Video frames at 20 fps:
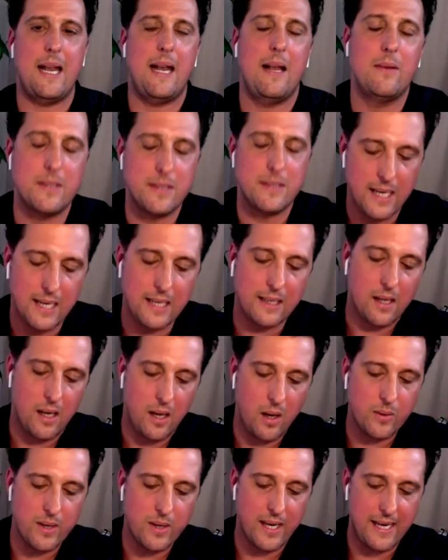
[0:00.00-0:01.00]
And I was like,
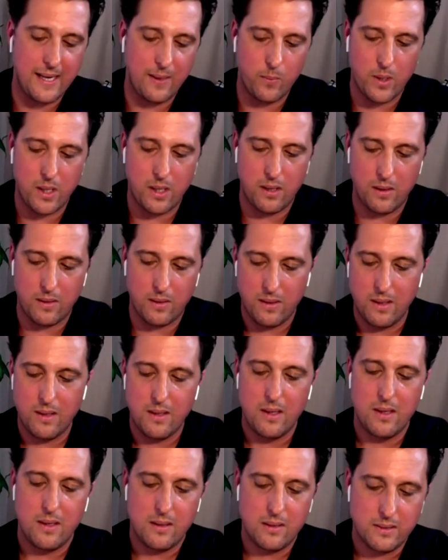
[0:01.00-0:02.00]
okay, well,
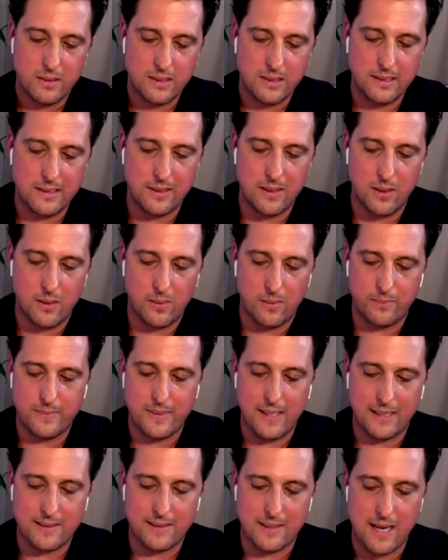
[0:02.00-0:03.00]
you know,
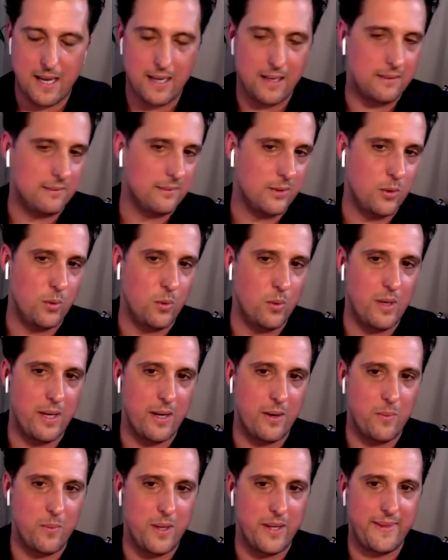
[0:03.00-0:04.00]
that's not cool. I
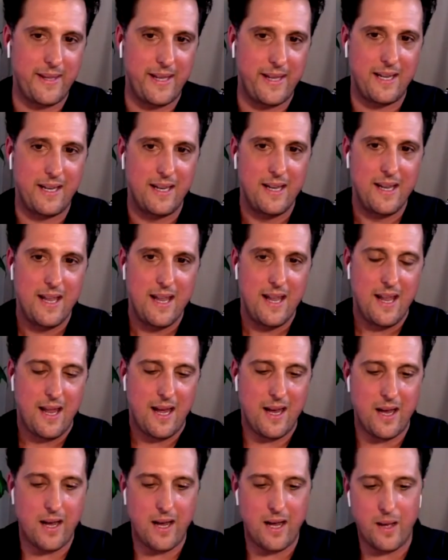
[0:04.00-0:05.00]
don't want that.
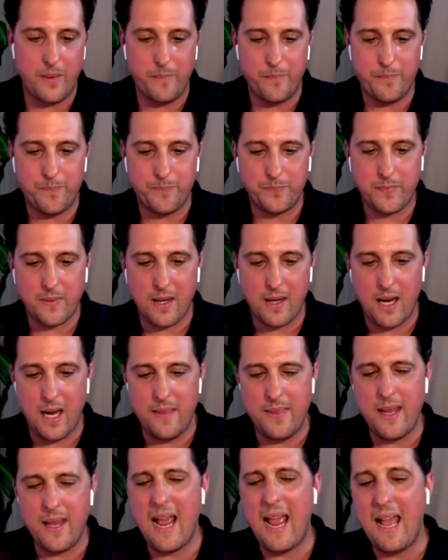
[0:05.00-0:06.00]

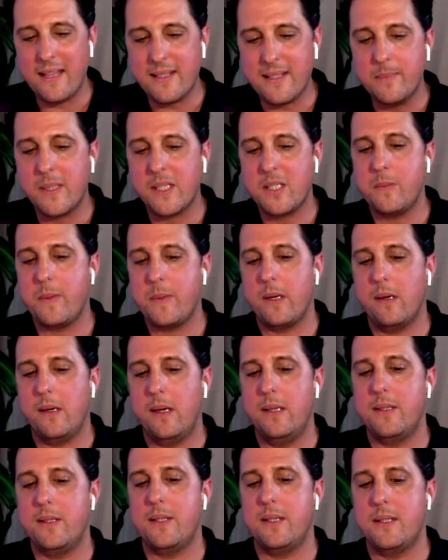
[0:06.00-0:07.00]
And then I had some
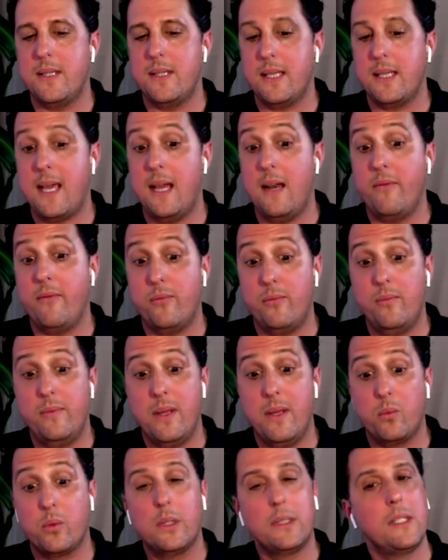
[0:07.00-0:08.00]
experiences
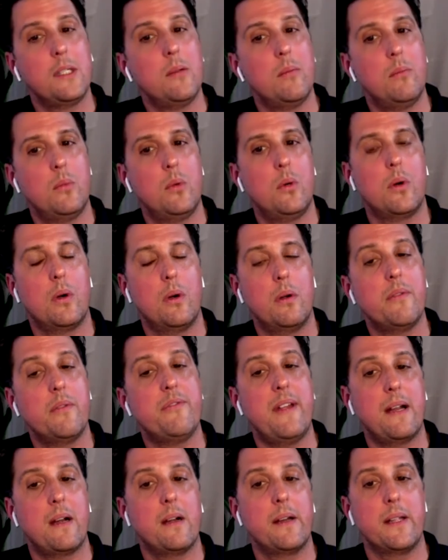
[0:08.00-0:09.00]
that were a little more
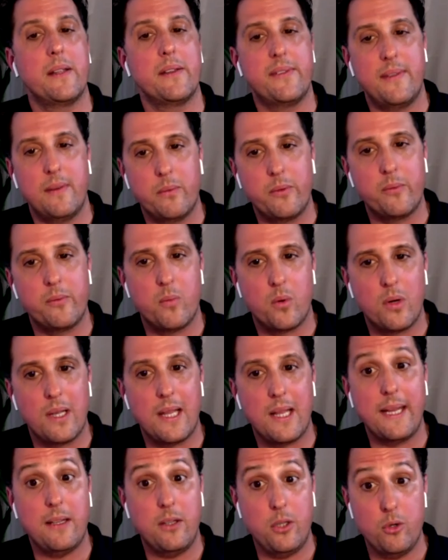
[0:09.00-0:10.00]
nefarious. That was more
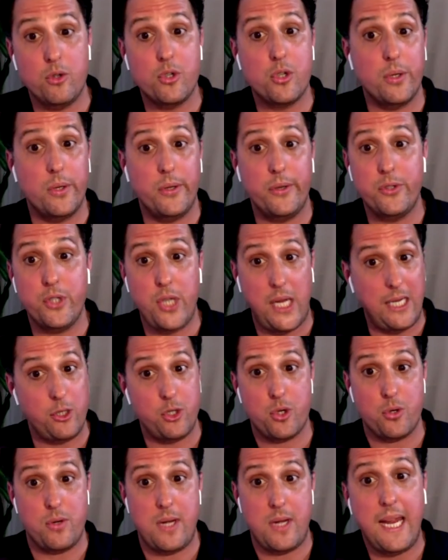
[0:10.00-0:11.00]
like, you should
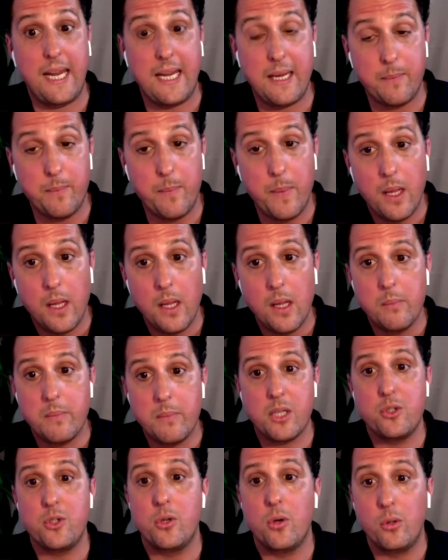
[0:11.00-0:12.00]
change your name
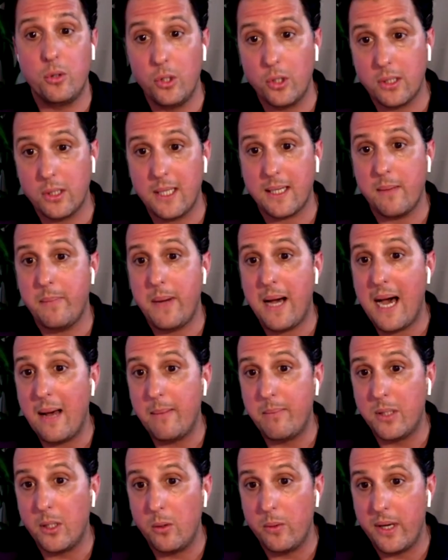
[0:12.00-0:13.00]
because you don't look like a
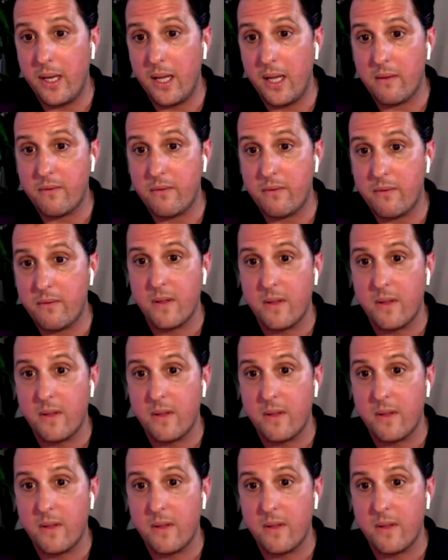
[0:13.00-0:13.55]
Pablo enough.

+ + + + +

=== What to do ===
From the line containing "[0:06.00-0:07.00]" to the last line of the records, inclusive, output the lines exactly as written and nothing else; leave out the pictures.

=== Answer section ===
[0:06.00-0:07.00]
And then I had some
[0:07.00-0:08.00]
experiences
[0:08.00-0:09.00]
that were a little more
[0:09.00-0:10.00]
nefarious. That was more
[0:10.00-0:11.00]
like, you should
[0:11.00-0:12.00]
change your name
[0:12.00-0:13.00]
because you don't look like a
[0:13.00-0:13.55]
Pablo enough.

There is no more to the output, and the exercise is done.